Paul VI later abandoned the use of a tiara entirely. On 13 November 1964, at the conclusion of a Mass in St. Peter's Basilica with two thousand bishops in attendance, he stood up from his throne, descended a few steps, removed his tiara and placed it on the altar. Reports said he meant it as a donation to the poor, that he was moved by discussions during the Council of world poverty and the need for the Church to replace traditional finery. He nevertheless allowed, in the apostolic constitution Romano Pontifici eligendo (1975), for his successors to be crowned, though they chose not to.
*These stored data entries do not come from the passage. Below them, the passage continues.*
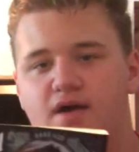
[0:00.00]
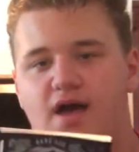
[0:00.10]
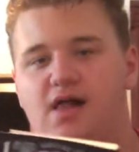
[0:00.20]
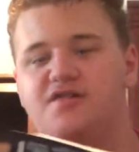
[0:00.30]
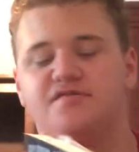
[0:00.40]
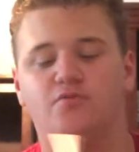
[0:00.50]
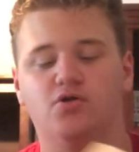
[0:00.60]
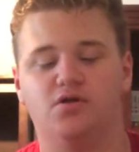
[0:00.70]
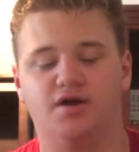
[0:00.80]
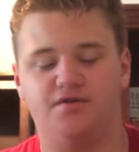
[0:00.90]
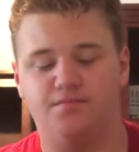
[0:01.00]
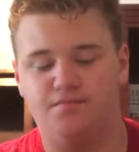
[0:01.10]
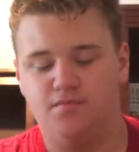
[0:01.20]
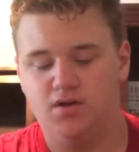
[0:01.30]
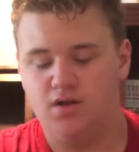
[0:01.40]
Alice in Borderland.
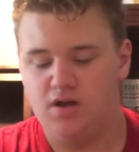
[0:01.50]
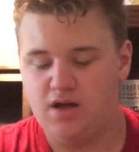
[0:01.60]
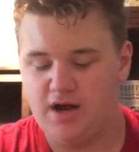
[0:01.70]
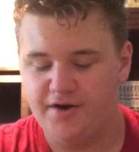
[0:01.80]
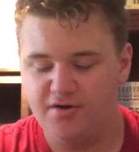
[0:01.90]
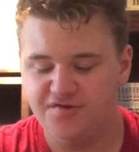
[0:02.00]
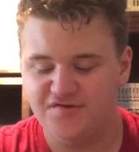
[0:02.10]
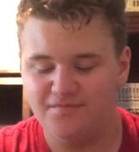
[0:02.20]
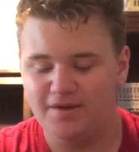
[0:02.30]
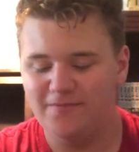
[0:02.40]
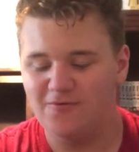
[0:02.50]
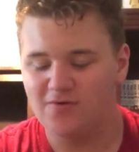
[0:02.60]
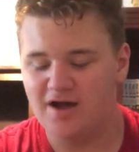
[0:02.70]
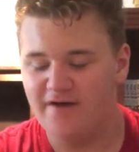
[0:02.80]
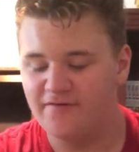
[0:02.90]
I heard some people
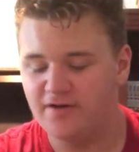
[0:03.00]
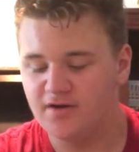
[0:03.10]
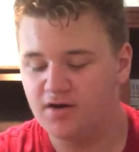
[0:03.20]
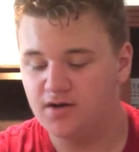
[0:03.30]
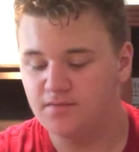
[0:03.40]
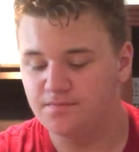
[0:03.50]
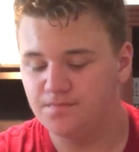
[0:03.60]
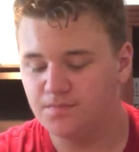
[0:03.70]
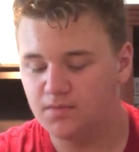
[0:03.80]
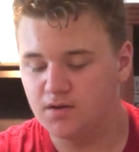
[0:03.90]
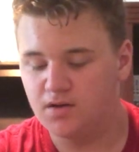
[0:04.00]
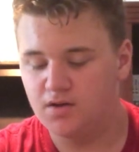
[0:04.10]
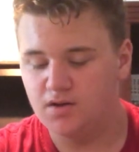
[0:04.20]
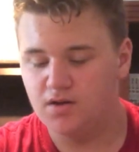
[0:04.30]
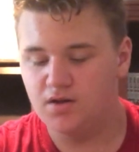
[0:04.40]
were having
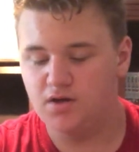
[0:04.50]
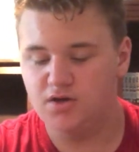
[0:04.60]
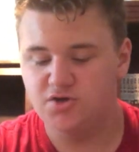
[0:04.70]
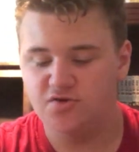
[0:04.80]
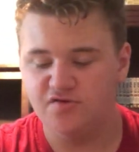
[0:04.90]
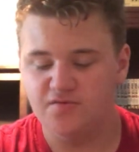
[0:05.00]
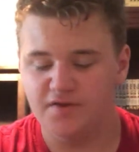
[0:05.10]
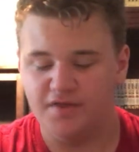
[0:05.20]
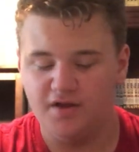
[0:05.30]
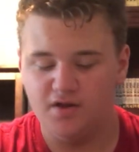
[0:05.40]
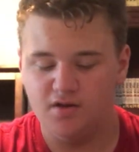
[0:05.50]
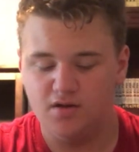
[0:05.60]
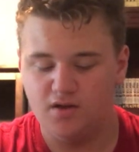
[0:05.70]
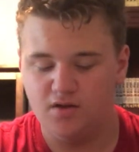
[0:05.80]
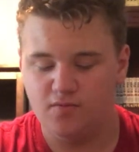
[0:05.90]
issues with it,
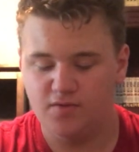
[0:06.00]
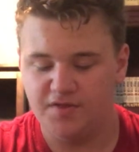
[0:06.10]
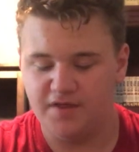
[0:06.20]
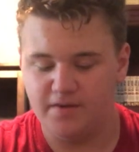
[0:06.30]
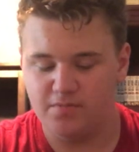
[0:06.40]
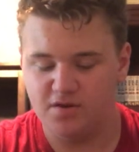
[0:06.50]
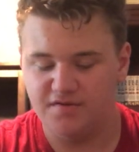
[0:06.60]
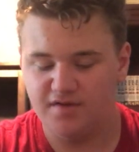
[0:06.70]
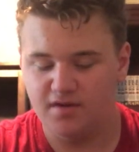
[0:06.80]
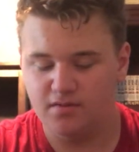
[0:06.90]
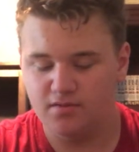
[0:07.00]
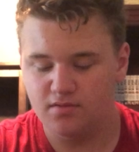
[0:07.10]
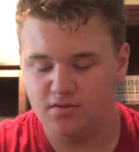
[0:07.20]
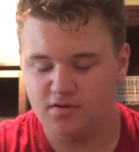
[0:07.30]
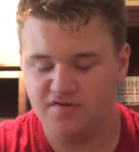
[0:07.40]
with like printing
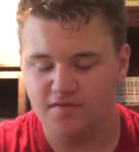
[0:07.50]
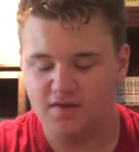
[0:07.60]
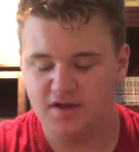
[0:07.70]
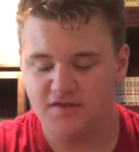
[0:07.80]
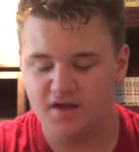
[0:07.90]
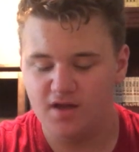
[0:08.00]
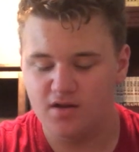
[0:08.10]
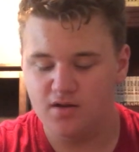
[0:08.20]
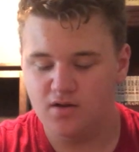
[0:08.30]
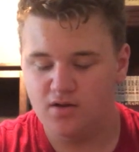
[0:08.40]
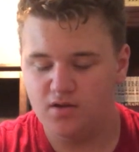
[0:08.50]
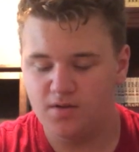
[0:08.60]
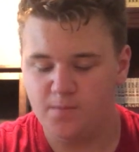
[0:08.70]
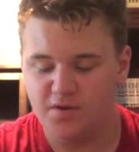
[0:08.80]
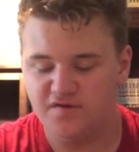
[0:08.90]
or something like that.
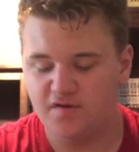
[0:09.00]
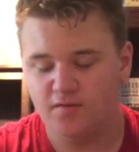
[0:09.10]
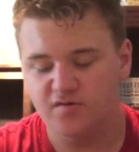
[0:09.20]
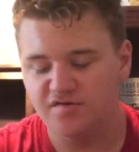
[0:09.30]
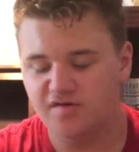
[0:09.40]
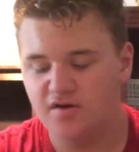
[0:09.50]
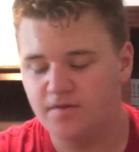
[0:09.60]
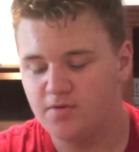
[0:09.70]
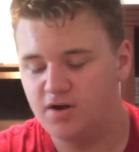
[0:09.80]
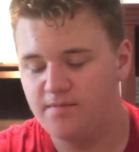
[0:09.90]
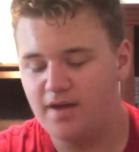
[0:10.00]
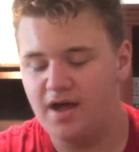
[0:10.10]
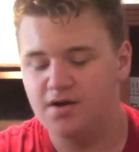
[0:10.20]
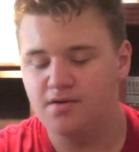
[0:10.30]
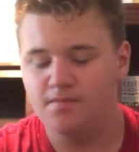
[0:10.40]
The printing was pretty
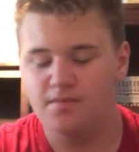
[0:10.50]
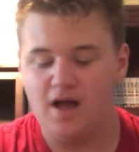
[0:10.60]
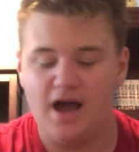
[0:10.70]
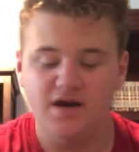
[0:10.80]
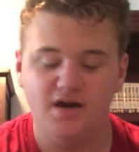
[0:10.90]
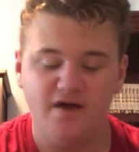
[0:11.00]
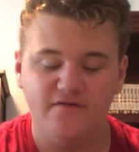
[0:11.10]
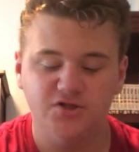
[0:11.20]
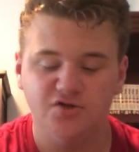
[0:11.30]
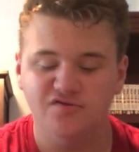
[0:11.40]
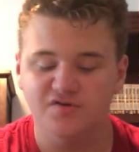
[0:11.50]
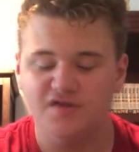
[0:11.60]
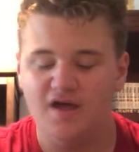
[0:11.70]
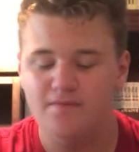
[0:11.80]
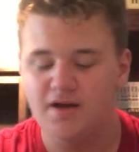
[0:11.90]
bad. I didn't have issues with
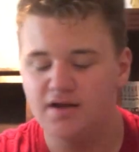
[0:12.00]
that.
John Paul II's Universi Dominici gregis (1996) did not mention a coronation, but a "Mass for the inauguration of the pontificate".

==Related tributes==
In honor of the coronation, the Spanish government granted broad clemencies to incarcerated criminals in Spain; reductions of prison terms ranged from one-half to one-sixth.

The Holy See struck a commemorative coin to mark the occasion. An exemplar was presented to Queen Elizabeth II "for the honour of the despatch of a Special Mission" to the coronation.